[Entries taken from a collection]
────

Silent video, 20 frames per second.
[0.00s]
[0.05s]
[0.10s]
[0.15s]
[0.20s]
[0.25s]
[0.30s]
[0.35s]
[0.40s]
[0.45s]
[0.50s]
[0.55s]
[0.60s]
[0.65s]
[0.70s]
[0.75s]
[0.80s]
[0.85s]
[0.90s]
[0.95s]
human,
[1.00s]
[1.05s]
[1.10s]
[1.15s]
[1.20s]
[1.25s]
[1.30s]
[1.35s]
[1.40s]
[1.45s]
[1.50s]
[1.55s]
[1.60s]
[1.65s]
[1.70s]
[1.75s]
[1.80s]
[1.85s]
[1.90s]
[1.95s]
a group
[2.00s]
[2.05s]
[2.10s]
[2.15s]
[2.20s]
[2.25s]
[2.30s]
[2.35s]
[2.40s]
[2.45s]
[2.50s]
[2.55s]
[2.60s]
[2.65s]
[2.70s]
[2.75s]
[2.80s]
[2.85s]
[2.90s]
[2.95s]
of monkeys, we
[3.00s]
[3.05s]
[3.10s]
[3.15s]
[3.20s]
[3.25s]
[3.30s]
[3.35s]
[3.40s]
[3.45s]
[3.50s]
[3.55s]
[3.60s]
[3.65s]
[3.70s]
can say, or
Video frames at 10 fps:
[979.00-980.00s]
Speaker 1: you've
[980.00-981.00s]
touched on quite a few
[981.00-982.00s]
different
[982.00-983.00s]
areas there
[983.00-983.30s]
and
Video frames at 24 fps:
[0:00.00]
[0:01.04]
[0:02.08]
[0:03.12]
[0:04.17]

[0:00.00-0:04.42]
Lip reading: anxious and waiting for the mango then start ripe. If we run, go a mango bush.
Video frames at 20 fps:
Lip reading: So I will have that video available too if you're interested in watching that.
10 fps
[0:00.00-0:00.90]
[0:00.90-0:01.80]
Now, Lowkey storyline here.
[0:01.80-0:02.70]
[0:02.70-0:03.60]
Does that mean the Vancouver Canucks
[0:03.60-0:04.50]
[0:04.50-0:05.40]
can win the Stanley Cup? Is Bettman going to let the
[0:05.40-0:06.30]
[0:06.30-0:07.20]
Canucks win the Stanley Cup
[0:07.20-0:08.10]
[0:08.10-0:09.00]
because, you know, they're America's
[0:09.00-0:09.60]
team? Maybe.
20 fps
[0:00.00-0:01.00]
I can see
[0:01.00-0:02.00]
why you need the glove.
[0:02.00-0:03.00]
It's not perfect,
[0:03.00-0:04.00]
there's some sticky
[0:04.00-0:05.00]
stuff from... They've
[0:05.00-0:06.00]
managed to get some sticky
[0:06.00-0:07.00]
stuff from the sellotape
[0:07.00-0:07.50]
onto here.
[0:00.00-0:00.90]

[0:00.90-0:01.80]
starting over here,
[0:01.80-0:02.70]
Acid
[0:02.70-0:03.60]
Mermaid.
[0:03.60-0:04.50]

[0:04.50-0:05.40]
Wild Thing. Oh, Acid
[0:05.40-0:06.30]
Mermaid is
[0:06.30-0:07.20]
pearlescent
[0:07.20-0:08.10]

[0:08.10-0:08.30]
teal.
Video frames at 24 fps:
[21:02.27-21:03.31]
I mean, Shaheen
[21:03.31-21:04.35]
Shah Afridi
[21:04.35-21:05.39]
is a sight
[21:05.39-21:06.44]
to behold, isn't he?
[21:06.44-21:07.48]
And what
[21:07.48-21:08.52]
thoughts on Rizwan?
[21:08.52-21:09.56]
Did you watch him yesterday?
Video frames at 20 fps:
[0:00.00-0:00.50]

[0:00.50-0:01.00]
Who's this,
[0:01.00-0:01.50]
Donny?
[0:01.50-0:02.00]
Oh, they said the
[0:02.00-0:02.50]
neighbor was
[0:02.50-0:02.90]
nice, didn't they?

────

→ **What you have to do**
Without any change, reproduce the data in full.

→ **Response to the exercise**
Silent video, 20 frames per second.
[0.00s]
[0.05s]
[0.10s]
[0.15s]
[0.20s]
[0.25s]
[0.30s]
[0.35s]
[0.40s]
[0.45s]
[0.50s]
[0.55s]
[0.60s]
[0.65s]
[0.70s]
[0.75s]
[0.80s]
[0.85s]
[0.90s]
[0.95s]
human,
[1.00s]
[1.05s]
[1.10s]
[1.15s]
[1.20s]
[1.25s]
[1.30s]
[1.35s]
[1.40s]
[1.45s]
[1.50s]
[1.55s]
[1.60s]
[1.65s]
[1.70s]
[1.75s]
[1.80s]
[1.85s]
[1.90s]
[1.95s]
a group
[2.00s]
[2.05s]
[2.10s]
[2.15s]
[2.20s]
[2.25s]
[2.30s]
[2.35s]
[2.40s]
[2.45s]
[2.50s]
[2.55s]
[2.60s]
[2.65s]
[2.70s]
[2.75s]
[2.80s]
[2.85s]
[2.90s]
[2.95s]
of monkeys, we
[3.00s]
[3.05s]
[3.10s]
[3.15s]
[3.20s]
[3.25s]
[3.30s]
[3.35s]
[3.40s]
[3.45s]
[3.50s]
[3.55s]
[3.60s]
[3.65s]
[3.70s]
can say, or
Video frames at 10 fps:
[979.00-980.00s]
Speaker 1: you've
[980.00-981.00s]
touched on quite a few
[981.00-982.00s]
different
[982.00-983.00s]
areas there
[983.00-983.30s]
and
Video frames at 24 fps:
[0:00.00]
[0:01.04]
[0:02.08]
[0:03.12]
[0:04.17]

[0:00.00-0:04.42]
Lip reading: anxious and waiting for the mango then start ripe. If we run, go a mango bush.
Video frames at 20 fps:
Lip reading: So I will have that video available too if you're interested in watching that.
10 fps
[0:00.00-0:00.90]
[0:00.90-0:01.80]
Now, Lowkey storyline here.
[0:01.80-0:02.70]
[0:02.70-0:03.60]
Does that mean the Vancouver Canucks
[0:03.60-0:04.50]
[0:04.50-0:05.40]
can win the Stanley Cup? Is Bettman going to let the
[0:05.40-0:06.30]
[0:06.30-0:07.20]
Canucks win the Stanley Cup
[0:07.20-0:08.10]
[0:08.10-0:09.00]
because, you know, they're America's
[0:09.00-0:09.60]
team? Maybe.
20 fps
[0:00.00-0:01.00]
I can see
[0:01.00-0:02.00]
why you need the glove.
[0:02.00-0:03.00]
It's not perfect,
[0:03.00-0:04.00]
there's some sticky
[0:04.00-0:05.00]
stuff from... They've
[0:05.00-0:06.00]
managed to get some sticky
[0:06.00-0:07.00]
stuff from the sellotape
[0:07.00-0:07.50]
onto here.
[0:00.00-0:00.90]

[0:00.90-0:01.80]
starting over here,
[0:01.80-0:02.70]
Acid
[0:02.70-0:03.60]
Mermaid.
[0:03.60-0:04.50]

[0:04.50-0:05.40]
Wild Thing. Oh, Acid
[0:05.40-0:06.30]
Mermaid is
[0:06.30-0:07.20]
pearlescent
[0:07.20-0:08.10]

[0:08.10-0:08.30]
teal.
Video frames at 24 fps:
[21:02.27-21:03.31]
I mean, Shaheen
[21:03.31-21:04.35]
Shah Afridi
[21:04.35-21:05.39]
is a sight
[21:05.39-21:06.44]
to behold, isn't he?
[21:06.44-21:07.48]
And what
[21:07.48-21:08.52]
thoughts on Rizwan?
[21:08.52-21:09.56]
Did you watch him yesterday?
Video frames at 20 fps:
[0:00.00-0:00.50]

[0:00.50-0:01.00]
Who's this,
[0:01.00-0:01.50]
Donny?
[0:01.50-0:02.00]
Oh, they said the
[0:02.00-0:02.50]
neighbor was
[0:02.50-0:02.90]
nice, didn't they?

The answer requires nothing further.